START DATASET RECORDS
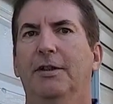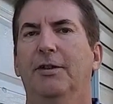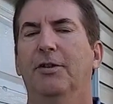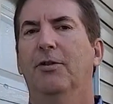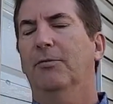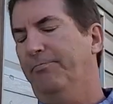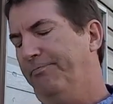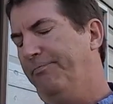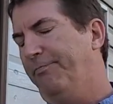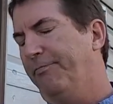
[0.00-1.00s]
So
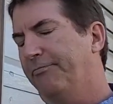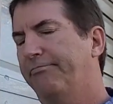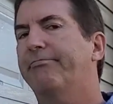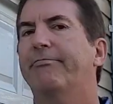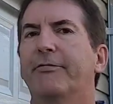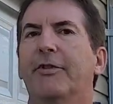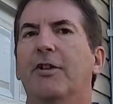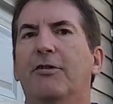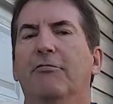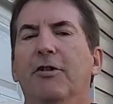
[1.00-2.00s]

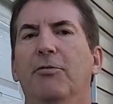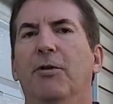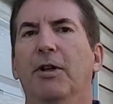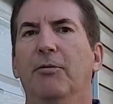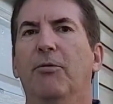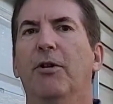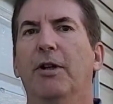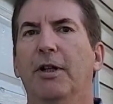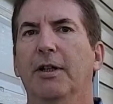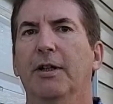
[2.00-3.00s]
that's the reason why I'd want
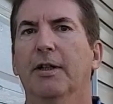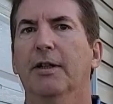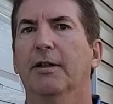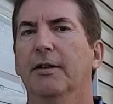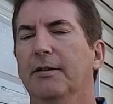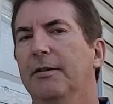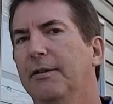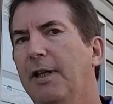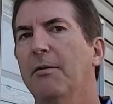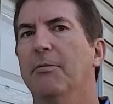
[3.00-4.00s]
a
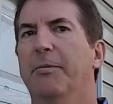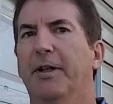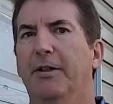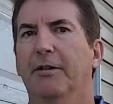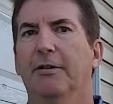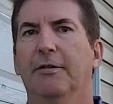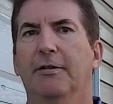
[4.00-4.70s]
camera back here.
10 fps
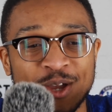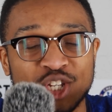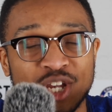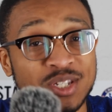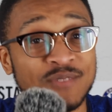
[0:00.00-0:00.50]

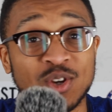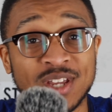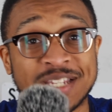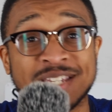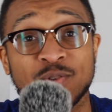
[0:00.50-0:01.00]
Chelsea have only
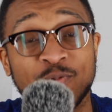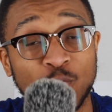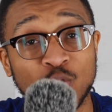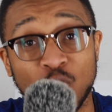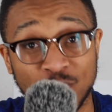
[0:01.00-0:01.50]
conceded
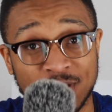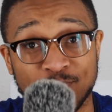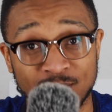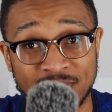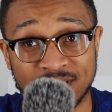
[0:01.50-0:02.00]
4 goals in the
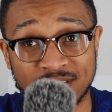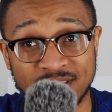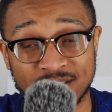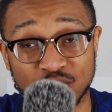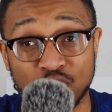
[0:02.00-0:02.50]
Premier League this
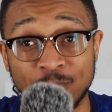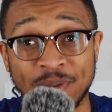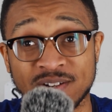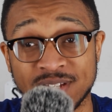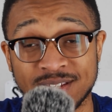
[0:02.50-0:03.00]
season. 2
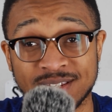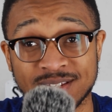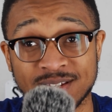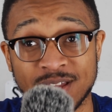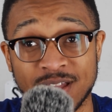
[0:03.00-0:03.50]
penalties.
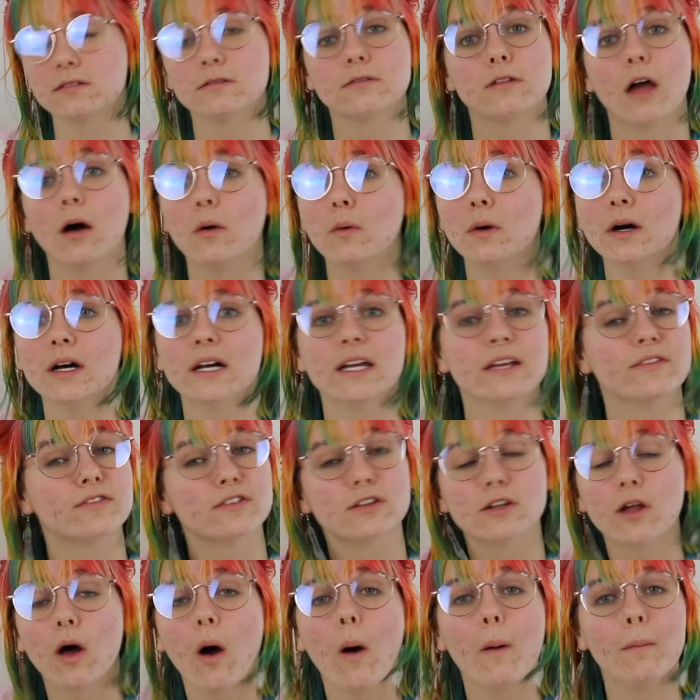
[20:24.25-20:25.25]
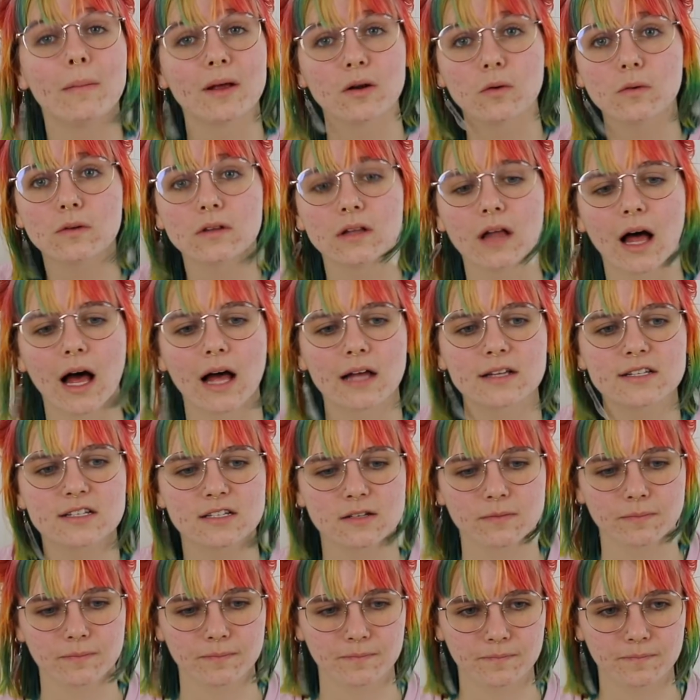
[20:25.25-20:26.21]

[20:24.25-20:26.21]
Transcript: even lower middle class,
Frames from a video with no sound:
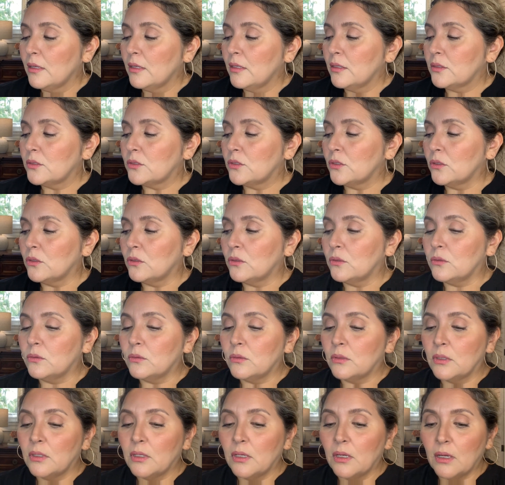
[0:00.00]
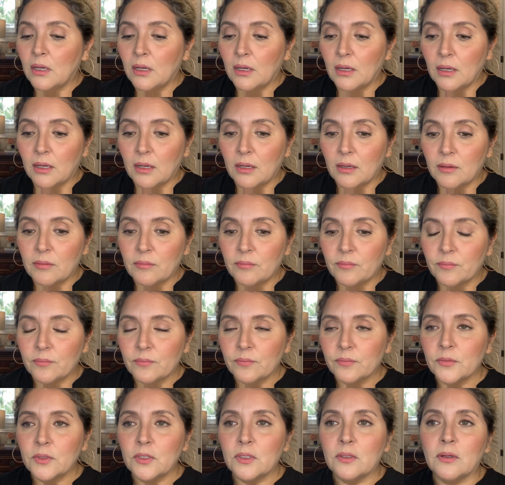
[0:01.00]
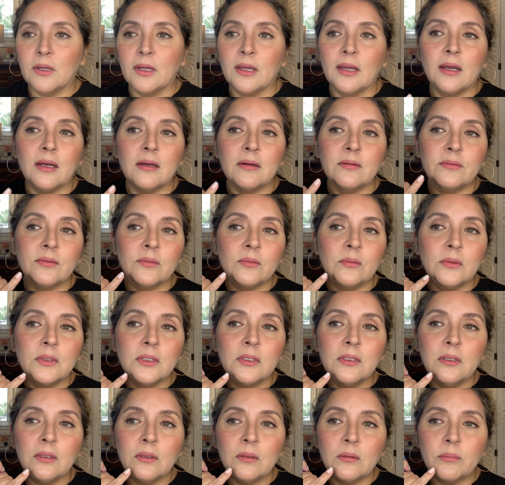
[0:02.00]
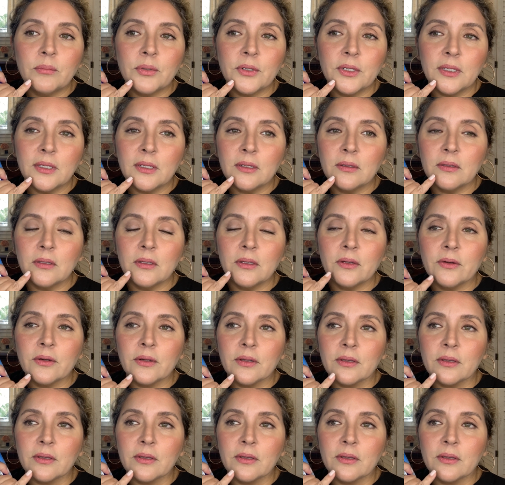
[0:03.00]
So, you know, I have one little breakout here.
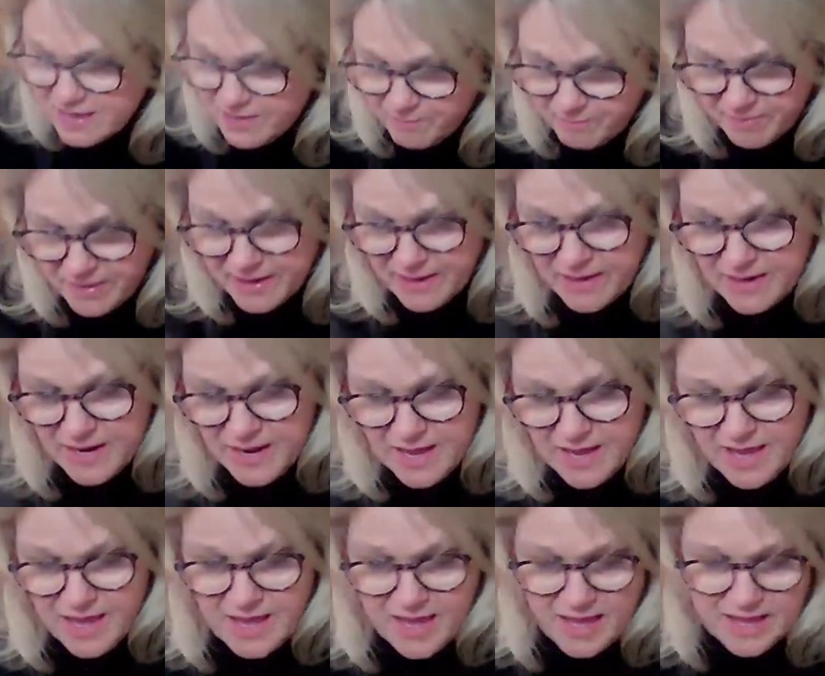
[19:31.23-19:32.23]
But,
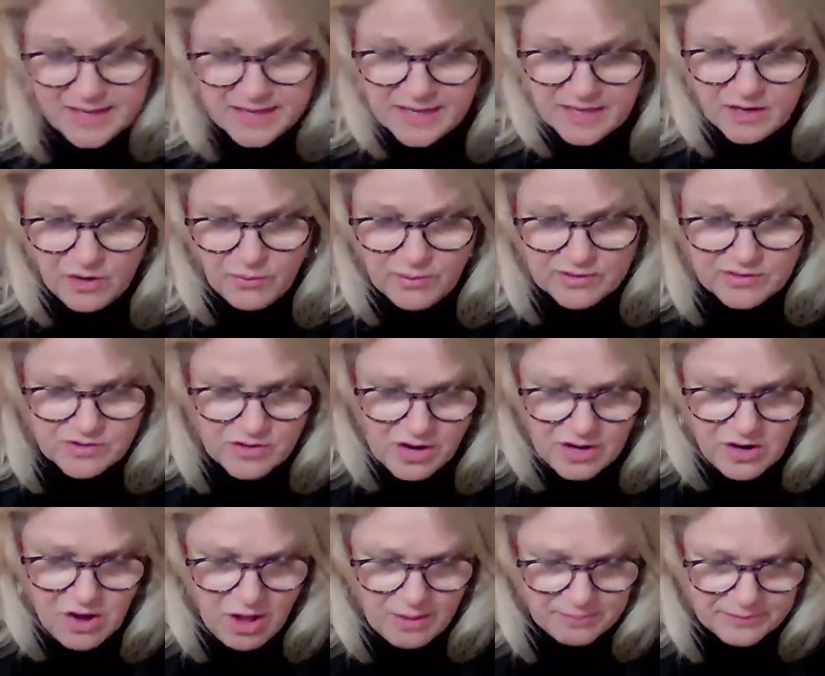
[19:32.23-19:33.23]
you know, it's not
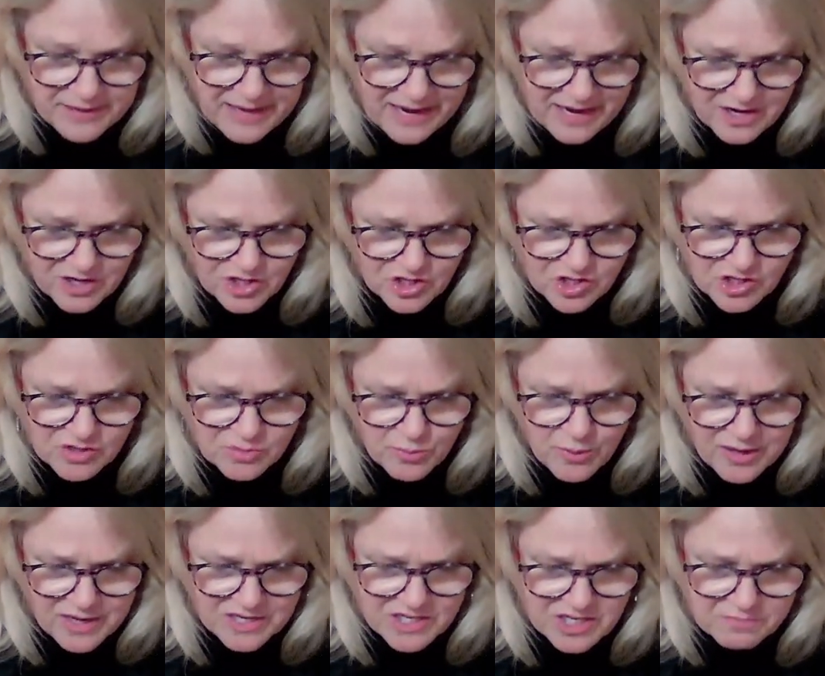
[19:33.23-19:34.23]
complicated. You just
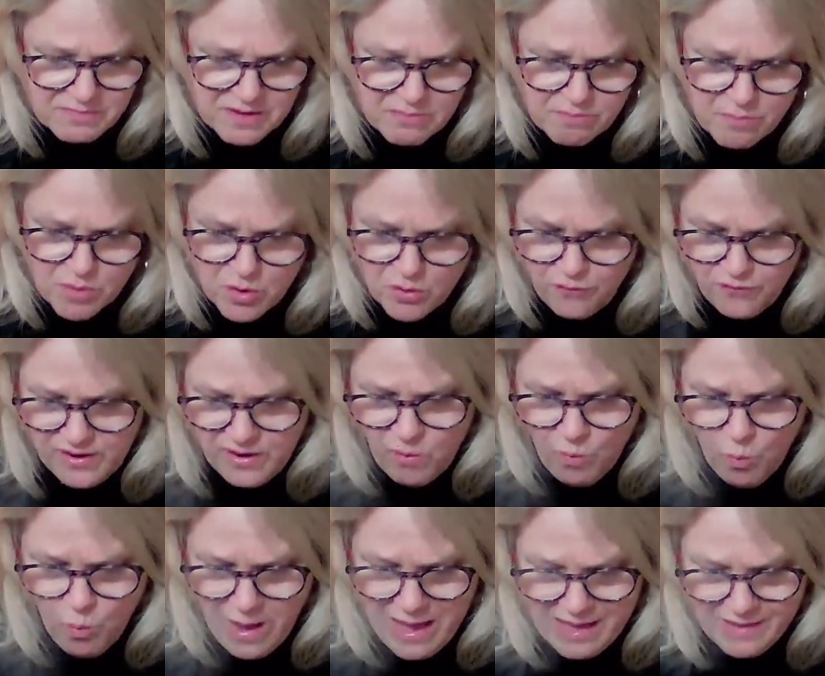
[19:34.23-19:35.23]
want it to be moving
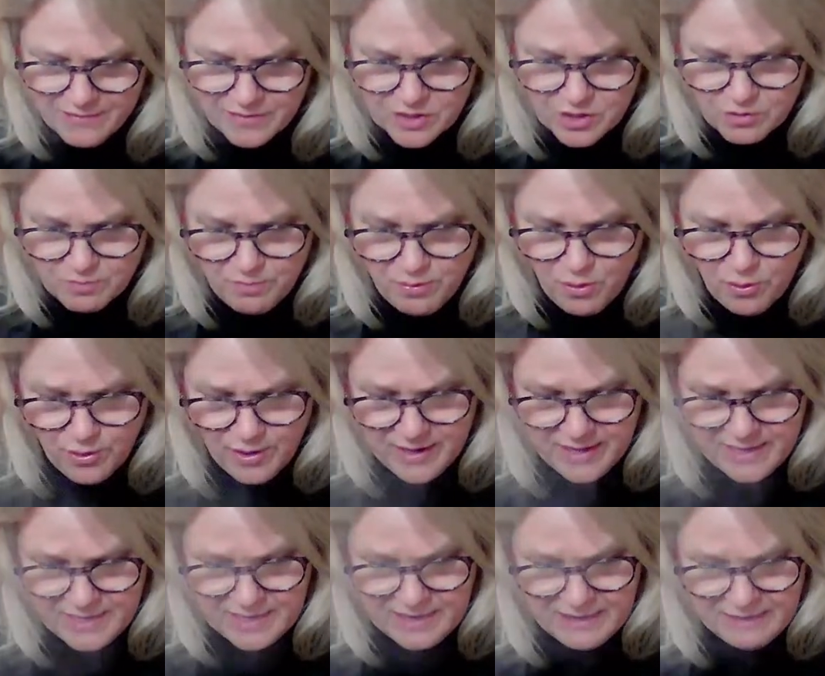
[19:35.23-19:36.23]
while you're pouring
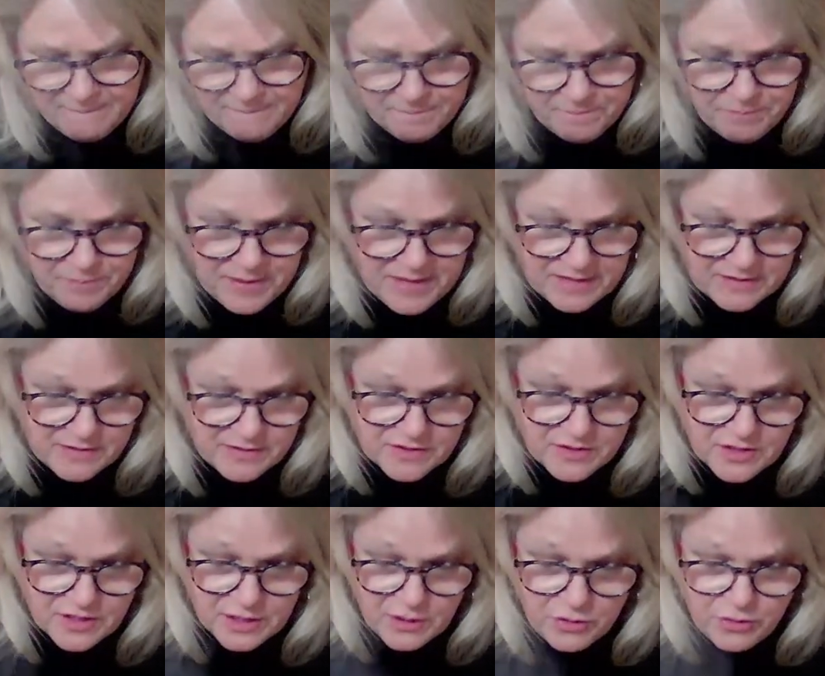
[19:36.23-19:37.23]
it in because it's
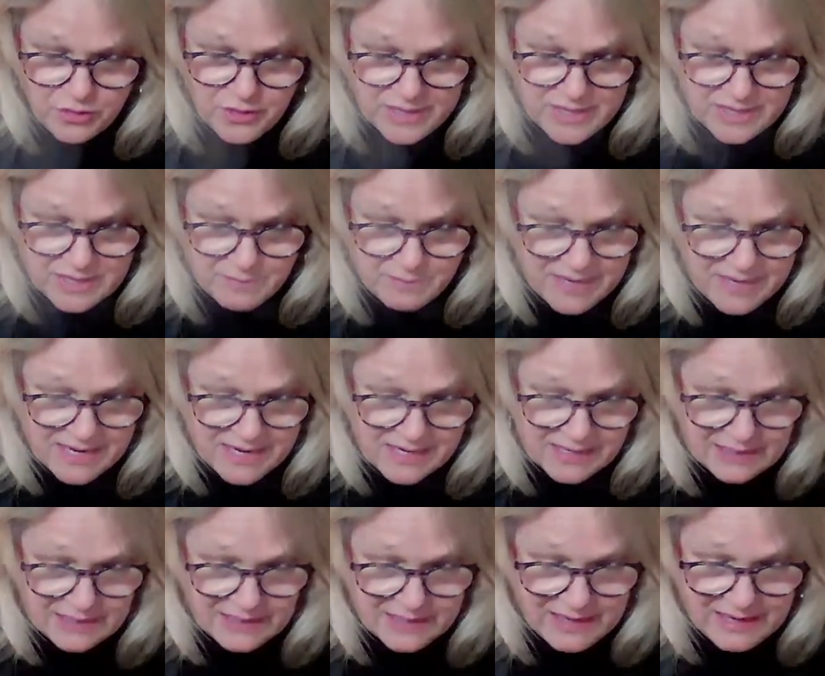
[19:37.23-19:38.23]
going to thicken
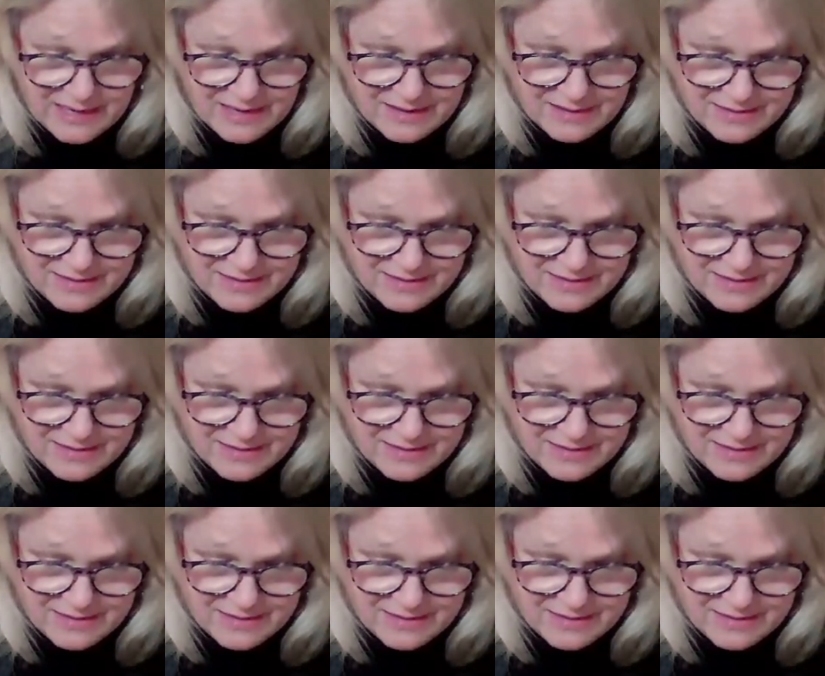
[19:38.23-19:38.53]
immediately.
END DATASET RECORDS
**WORK REQUIRED:** From the line containing "[19:35.23-19:36.23]" to the last line of the entries, copy every line exactly, including both ends, and leave out the pictures.

**OUTPUT FOR THIS TASK:**
[19:35.23-19:36.23]
while you're pouring
[19:36.23-19:37.23]
it in because it's
[19:37.23-19:38.23]
going to thicken
[19:38.23-19:38.53]
immediately.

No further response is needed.